● YOUR GOAL: Each record below is to be retyped exactly, with its pictures omitted.

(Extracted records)
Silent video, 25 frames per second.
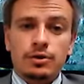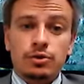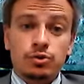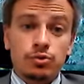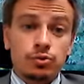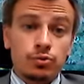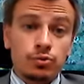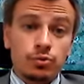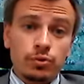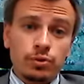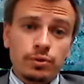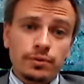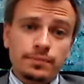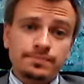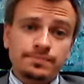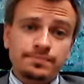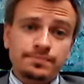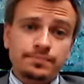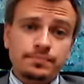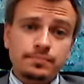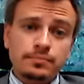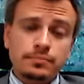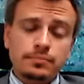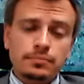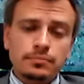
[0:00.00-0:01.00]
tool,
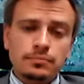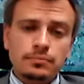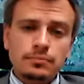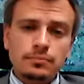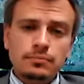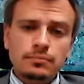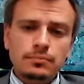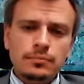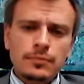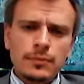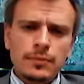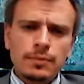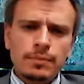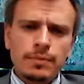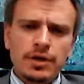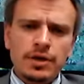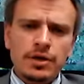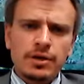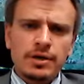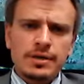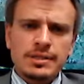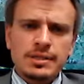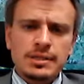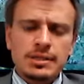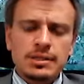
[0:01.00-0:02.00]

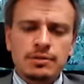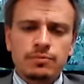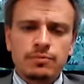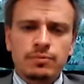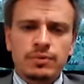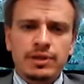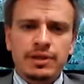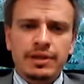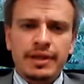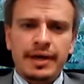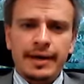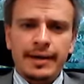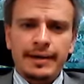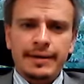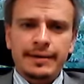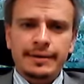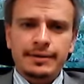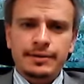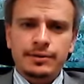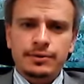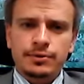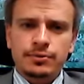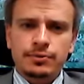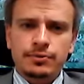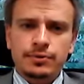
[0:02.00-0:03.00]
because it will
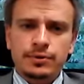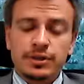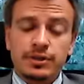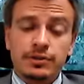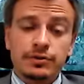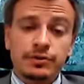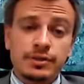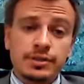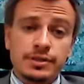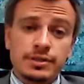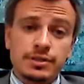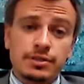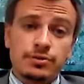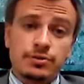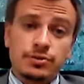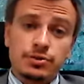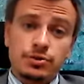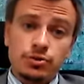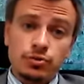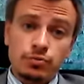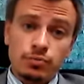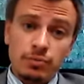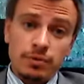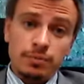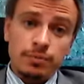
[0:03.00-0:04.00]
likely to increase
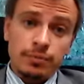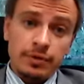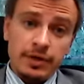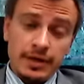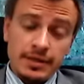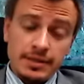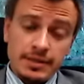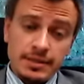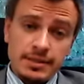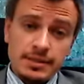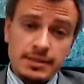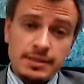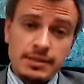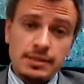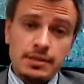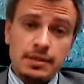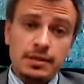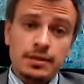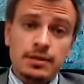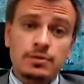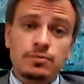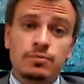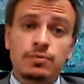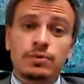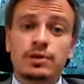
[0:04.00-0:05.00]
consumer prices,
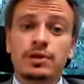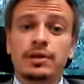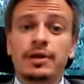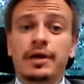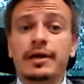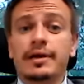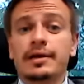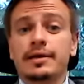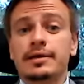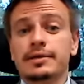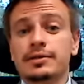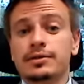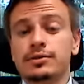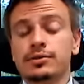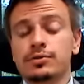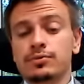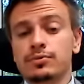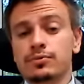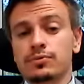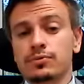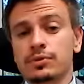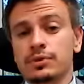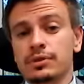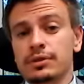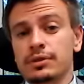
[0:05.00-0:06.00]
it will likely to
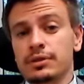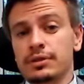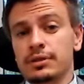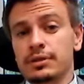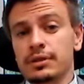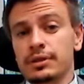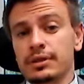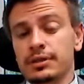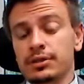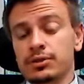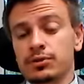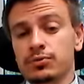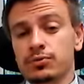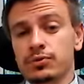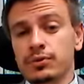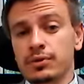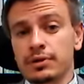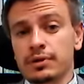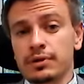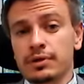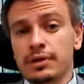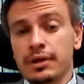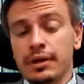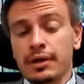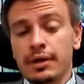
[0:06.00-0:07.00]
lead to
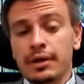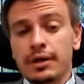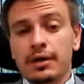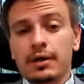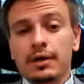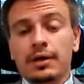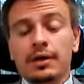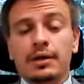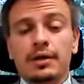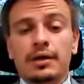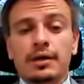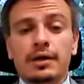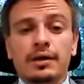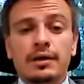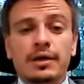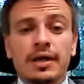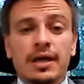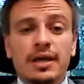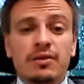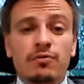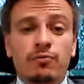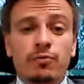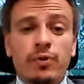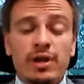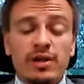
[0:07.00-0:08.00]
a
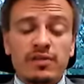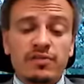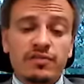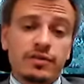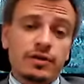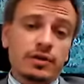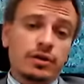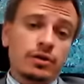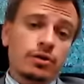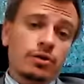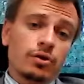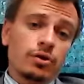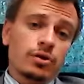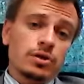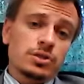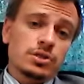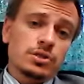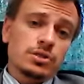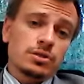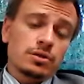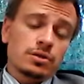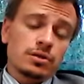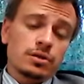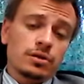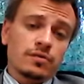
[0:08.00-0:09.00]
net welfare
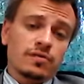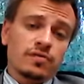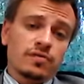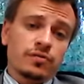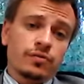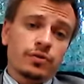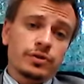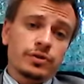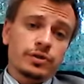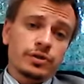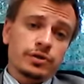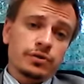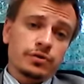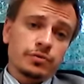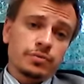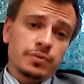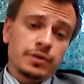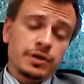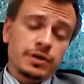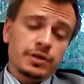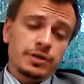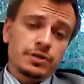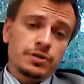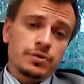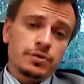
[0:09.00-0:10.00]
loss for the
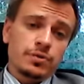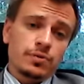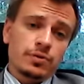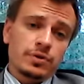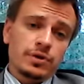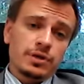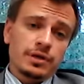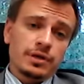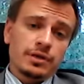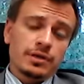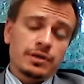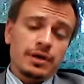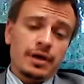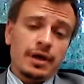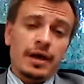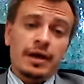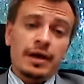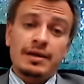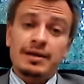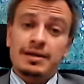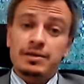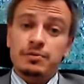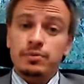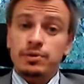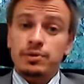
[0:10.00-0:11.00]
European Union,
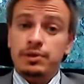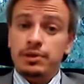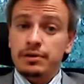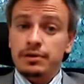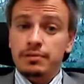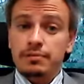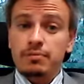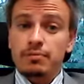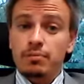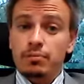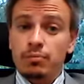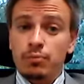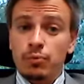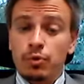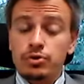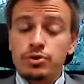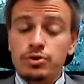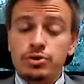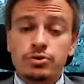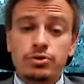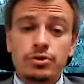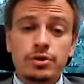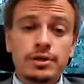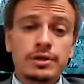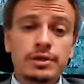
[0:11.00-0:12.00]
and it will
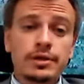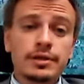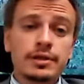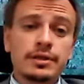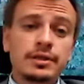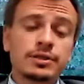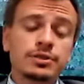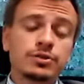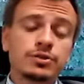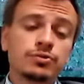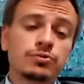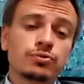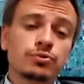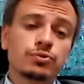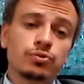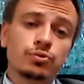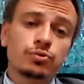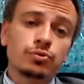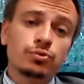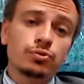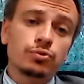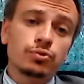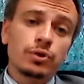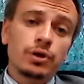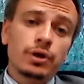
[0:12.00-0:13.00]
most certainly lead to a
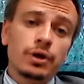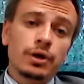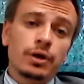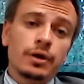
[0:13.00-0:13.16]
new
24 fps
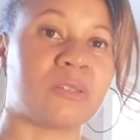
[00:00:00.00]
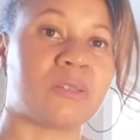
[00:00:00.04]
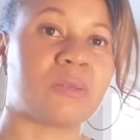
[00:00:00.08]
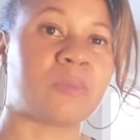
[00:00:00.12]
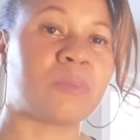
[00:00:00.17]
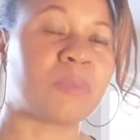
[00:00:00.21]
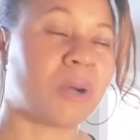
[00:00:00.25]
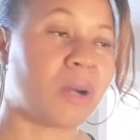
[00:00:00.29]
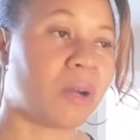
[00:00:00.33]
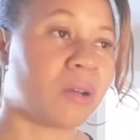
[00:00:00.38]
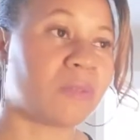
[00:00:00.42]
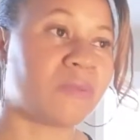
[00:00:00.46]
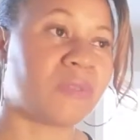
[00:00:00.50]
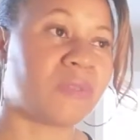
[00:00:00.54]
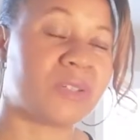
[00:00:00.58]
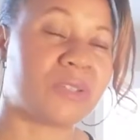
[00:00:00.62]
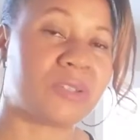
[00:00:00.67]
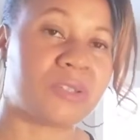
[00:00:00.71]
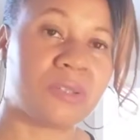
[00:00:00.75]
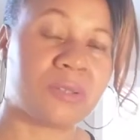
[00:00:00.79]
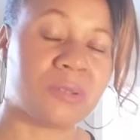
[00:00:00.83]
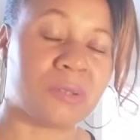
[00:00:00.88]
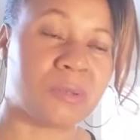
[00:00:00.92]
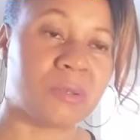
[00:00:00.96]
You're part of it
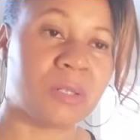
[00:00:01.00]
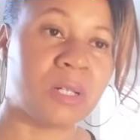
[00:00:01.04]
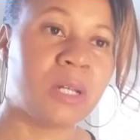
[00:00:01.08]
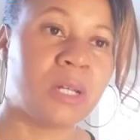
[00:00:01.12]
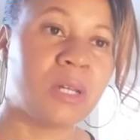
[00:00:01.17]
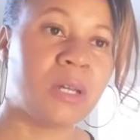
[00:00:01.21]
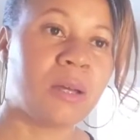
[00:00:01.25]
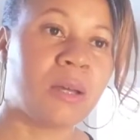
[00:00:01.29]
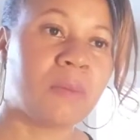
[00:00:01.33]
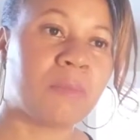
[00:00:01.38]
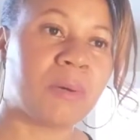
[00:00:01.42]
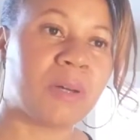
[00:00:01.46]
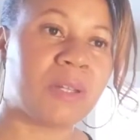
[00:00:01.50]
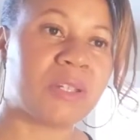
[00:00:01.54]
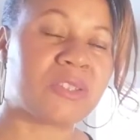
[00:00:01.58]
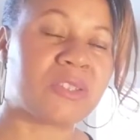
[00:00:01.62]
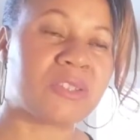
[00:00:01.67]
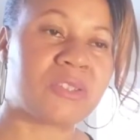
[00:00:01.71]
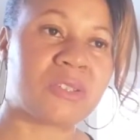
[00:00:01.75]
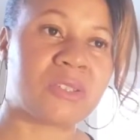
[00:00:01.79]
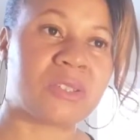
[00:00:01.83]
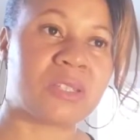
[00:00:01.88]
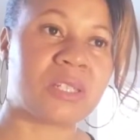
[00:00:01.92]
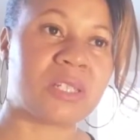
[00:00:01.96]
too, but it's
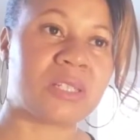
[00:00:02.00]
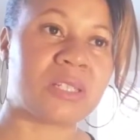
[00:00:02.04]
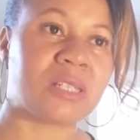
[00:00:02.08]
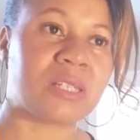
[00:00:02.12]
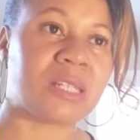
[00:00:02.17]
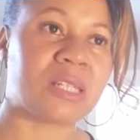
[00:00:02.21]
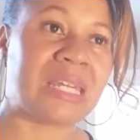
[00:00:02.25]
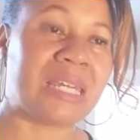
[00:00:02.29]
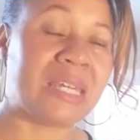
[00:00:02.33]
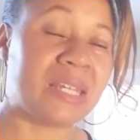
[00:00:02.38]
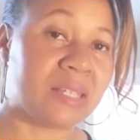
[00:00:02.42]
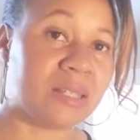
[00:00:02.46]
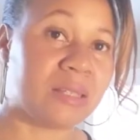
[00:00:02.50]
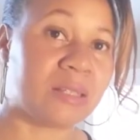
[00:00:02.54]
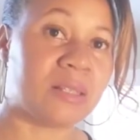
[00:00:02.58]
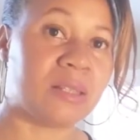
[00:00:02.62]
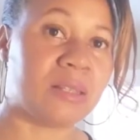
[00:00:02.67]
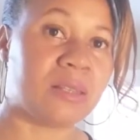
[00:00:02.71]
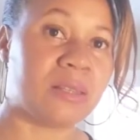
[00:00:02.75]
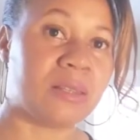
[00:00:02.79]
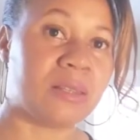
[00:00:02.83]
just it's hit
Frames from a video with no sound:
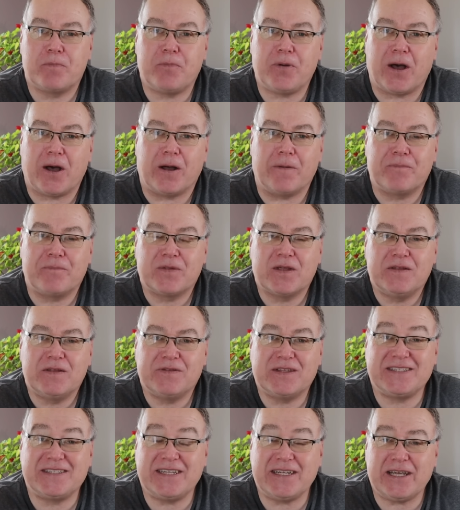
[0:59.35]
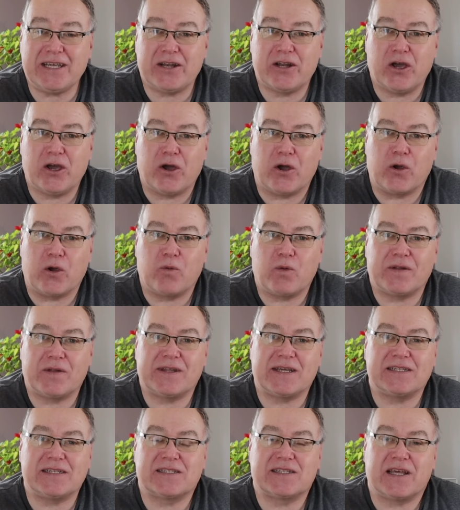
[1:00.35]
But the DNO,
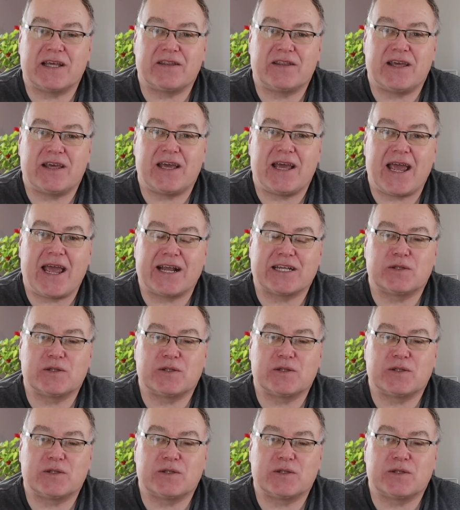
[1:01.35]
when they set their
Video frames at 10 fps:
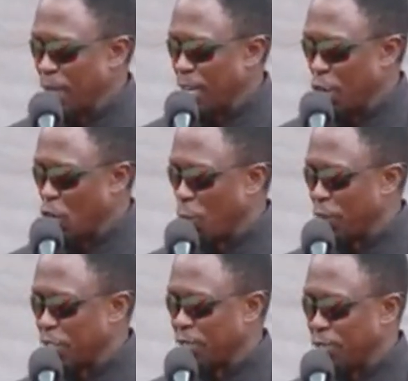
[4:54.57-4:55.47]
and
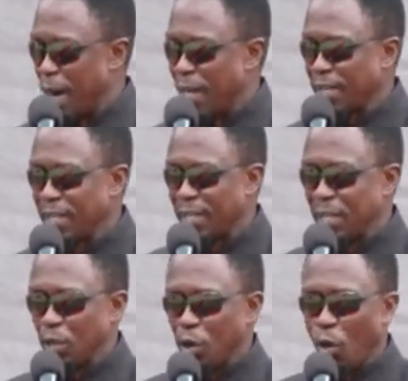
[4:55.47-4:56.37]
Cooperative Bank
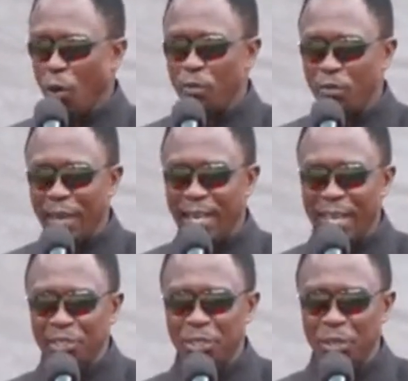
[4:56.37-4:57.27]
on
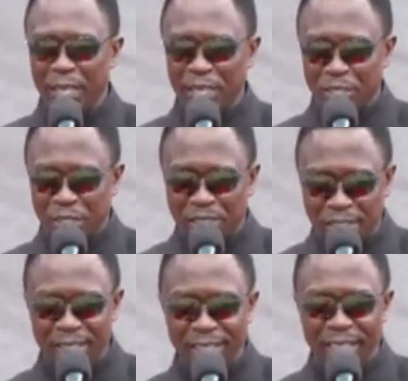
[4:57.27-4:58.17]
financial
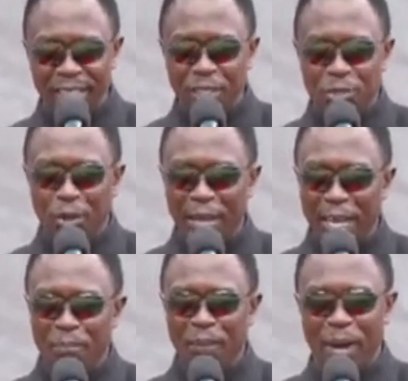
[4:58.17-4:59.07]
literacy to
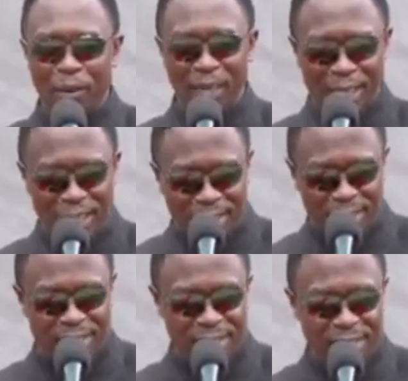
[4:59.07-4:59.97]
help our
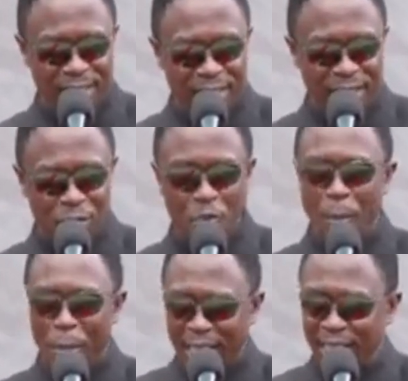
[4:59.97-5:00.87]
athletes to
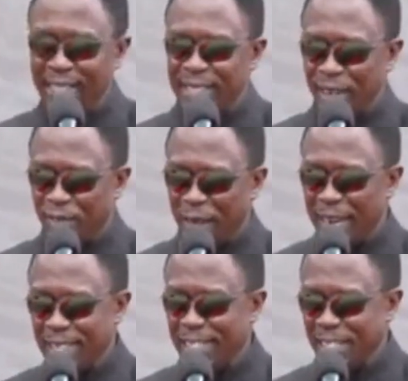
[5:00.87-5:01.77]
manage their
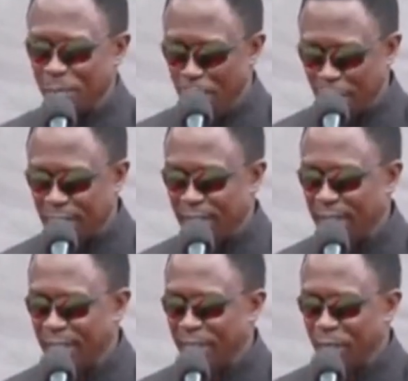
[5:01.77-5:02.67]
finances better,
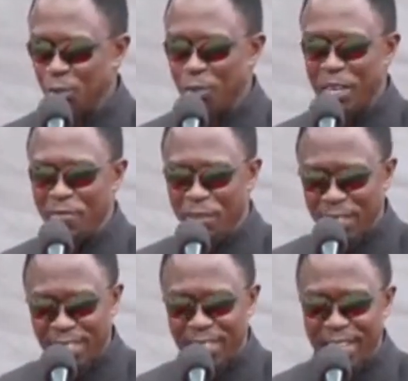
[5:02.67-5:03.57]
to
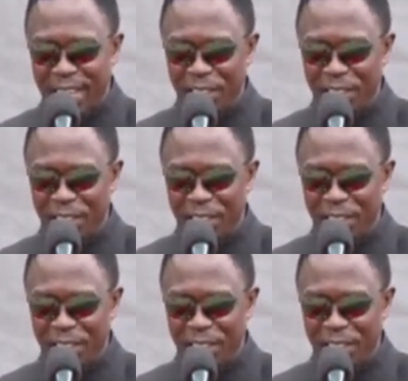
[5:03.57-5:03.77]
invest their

● EXERCISE RESPONSE:
Silent video, 25 frames per second.
[0:00.00-0:01.00]
tool,
[0:01.00-0:02.00]

[0:02.00-0:03.00]
because it will
[0:03.00-0:04.00]
likely to increase
[0:04.00-0:05.00]
consumer prices,
[0:05.00-0:06.00]
it will likely to
[0:06.00-0:07.00]
lead to
[0:07.00-0:08.00]
a
[0:08.00-0:09.00]
net welfare
[0:09.00-0:10.00]
loss for the
[0:10.00-0:11.00]
European Union,
[0:11.00-0:12.00]
and it will
[0:12.00-0:13.00]
most certainly lead to a
[0:13.00-0:13.16]
new
24 fps
[00:00:00.00]
[00:00:00.04]
[00:00:00.08]
[00:00:00.12]
[00:00:00.17]
[00:00:00.21]
[00:00:00.25]
[00:00:00.29]
[00:00:00.33]
[00:00:00.38]
[00:00:00.42]
[00:00:00.46]
[00:00:00.50]
[00:00:00.54]
[00:00:00.58]
[00:00:00.62]
[00:00:00.67]
[00:00:00.71]
[00:00:00.75]
[00:00:00.79]
[00:00:00.83]
[00:00:00.88]
[00:00:00.92]
[00:00:00.96]
You're part of it
[00:00:01.00]
[00:00:01.04]
[00:00:01.08]
[00:00:01.12]
[00:00:01.17]
[00:00:01.21]
[00:00:01.25]
[00:00:01.29]
[00:00:01.33]
[00:00:01.38]
[00:00:01.42]
[00:00:01.46]
[00:00:01.50]
[00:00:01.54]
[00:00:01.58]
[00:00:01.62]
[00:00:01.67]
[00:00:01.71]
[00:00:01.75]
[00:00:01.79]
[00:00:01.83]
[00:00:01.88]
[00:00:01.92]
[00:00:01.96]
too, but it's
[00:00:02.00]
[00:00:02.04]
[00:00:02.08]
[00:00:02.12]
[00:00:02.17]
[00:00:02.21]
[00:00:02.25]
[00:00:02.29]
[00:00:02.33]
[00:00:02.38]
[00:00:02.42]
[00:00:02.46]
[00:00:02.50]
[00:00:02.54]
[00:00:02.58]
[00:00:02.62]
[00:00:02.67]
[00:00:02.71]
[00:00:02.75]
[00:00:02.79]
[00:00:02.83]
just it's hit
Frames from a video with no sound:
[0:59.35]
[1:00.35]
But the DNO,
[1:01.35]
when they set their
Video frames at 10 fps:
[4:54.57-4:55.47]
and
[4:55.47-4:56.37]
Cooperative Bank
[4:56.37-4:57.27]
on
[4:57.27-4:58.17]
financial
[4:58.17-4:59.07]
literacy to
[4:59.07-4:59.97]
help our
[4:59.97-5:00.87]
athletes to
[5:00.87-5:01.77]
manage their
[5:01.77-5:02.67]
finances better,
[5:02.67-5:03.57]
to
[5:03.57-5:03.77]
invest their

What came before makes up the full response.